The BBC and Britain's Daily Telegraph each swiftly published excellent books of this kind, and unlike the New York Times account, that of Oliver North or, worse, Wesley Clark, they give the separate British operation at Basra the attention it deserves. Murray and Scales rightly devote a full chapter to the British war, and also point out the essential role of the Royal Air Force tankers in maintaining the U.S. air campaign. But the presence of the eminent military historian Sir John Keegan as the Telegraph's military correspondent gives their version the edge over the BBC account. Keegan repeatedly stressed the point, too often understated in much of the American reporting, that the Iraqis "ignored every rule of defensive warfare. They also handled their troops in an illogical fashion", he adds.

"Saddam had on paper nearly 400,000 soldiers at his disposal, consisting, in descending order of quality, of his Republican Guard of six divisions, his regular army of 17 divisions and his paramilitaries, including the Fedayeen irregulars and the Ba'ath Party militia, totaling perhaps 30,000. In orthodox military practice, the Republican Guard, less perhaps a portion held back for last-ditch defense, should have been committed first, to blunt the coalition onset. The regular army should then have been committed to reinforce the Republican Guard when and where it achieved success. The paramilitaries should have been kept out of battle, to harass the invaders if the regular defense collapsed. Saddam fought the battle the other way around."

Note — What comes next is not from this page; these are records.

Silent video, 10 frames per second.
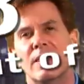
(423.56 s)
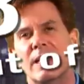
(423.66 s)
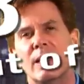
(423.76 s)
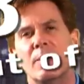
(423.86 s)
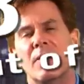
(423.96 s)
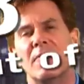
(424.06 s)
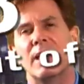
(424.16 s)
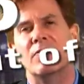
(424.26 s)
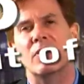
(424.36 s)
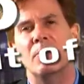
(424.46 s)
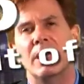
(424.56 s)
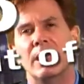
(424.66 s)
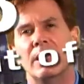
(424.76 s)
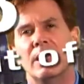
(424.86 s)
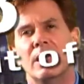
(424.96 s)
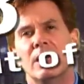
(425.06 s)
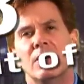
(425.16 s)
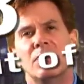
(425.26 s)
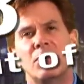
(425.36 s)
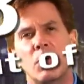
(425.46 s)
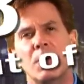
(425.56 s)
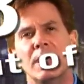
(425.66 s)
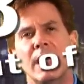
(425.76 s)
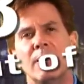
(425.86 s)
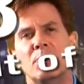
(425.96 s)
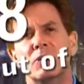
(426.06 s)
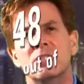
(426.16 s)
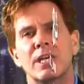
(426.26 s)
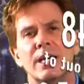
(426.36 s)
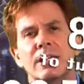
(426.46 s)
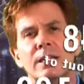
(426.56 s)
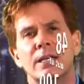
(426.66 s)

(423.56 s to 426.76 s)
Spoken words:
Think about that for a minute. 48%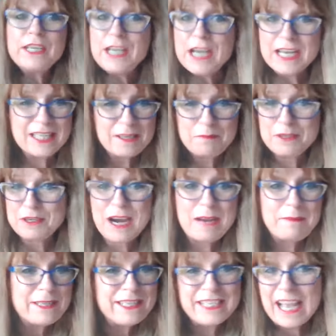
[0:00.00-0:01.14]
why you got to
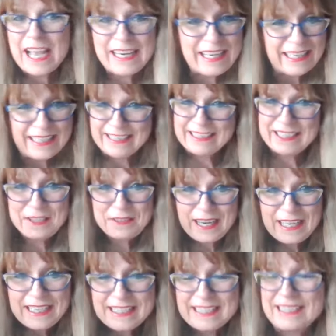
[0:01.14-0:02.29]
subscribe to Jeni,
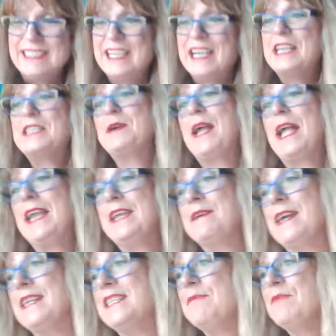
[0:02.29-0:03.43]
right? So,
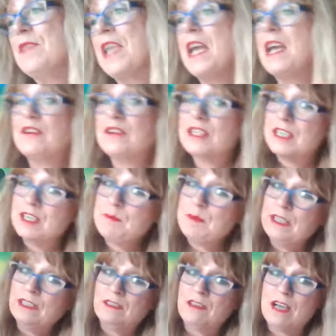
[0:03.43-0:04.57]
anyways, there's going to
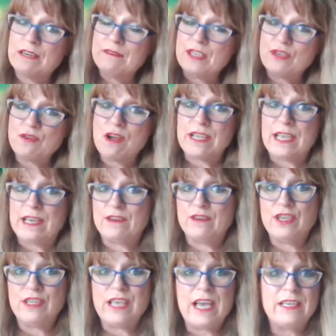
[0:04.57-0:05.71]
be a lot of strong
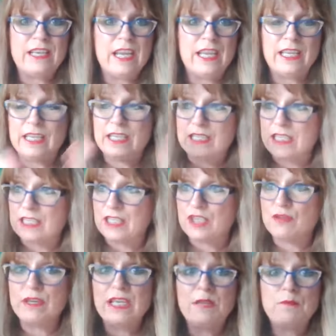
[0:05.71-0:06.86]
energy that day. It's
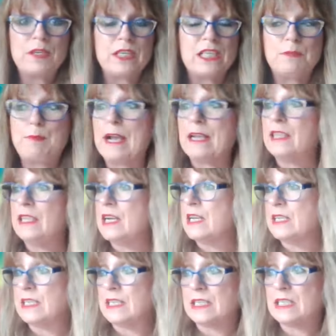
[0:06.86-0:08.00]
extreme. Expect the
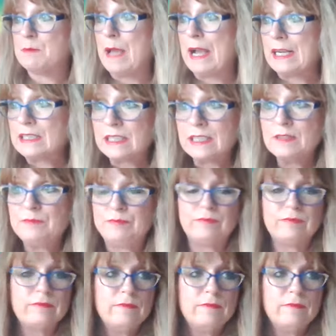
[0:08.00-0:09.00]
unexpected.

The BBC and Telegraph books also differ in the crucial perspective, which bedevils all Western reporters who hope to maintain some kind of objectivity in the cauldron of war, of knowing what side one is on. Despite some superb reporters like John Simpson, with the Kurds and Special Forces in the north, there is a fastidious tone to the BBC book, as if to suggest that it would be beneath the institution to show the slightest partiality to the side represented by the government that sustains them (and even less to the Bush Administration). Keegan may be harsh when he concluded at the war's end:

"The brave young American and British servicemen--and women--who have risked their lives to bring down Saddam have every reason to feel that there is something corrupt about their home-based media."

And yet most of the nonsense about the Americans facing defeat at the hands of Saddam loyalists, or serious setbacks with the sandstorm, came from armchair strategists in London and Washington (and rather more gleefully in Paris, Berlin, Cairo and Amman) rather than with the reporters at the sharp end.

But one knows what Keegan means. And if objectivity be the test, then this reviewer for one has failed it. Still, I am not much embarrassed by re-reading some of my own understandably heated copy from the immediacy of the front lines, in which I confessed that I had

"learned to love the military. Time after time, they saved our necks. They put our soft-skinned vehicles behind their armor when the shells came in. They told us when to duck and when it was safe to move. They shared their food and water with us and were embarrassingly grateful when we let them use our satellite phones to call home. We were embarrassed that it was all we could do for them. . . . Forget journalistic objectivity. There were armed men across the road trying to kill me and my protection depended on these troops, many of whom I now knew by their first names. There was no question which side I was on."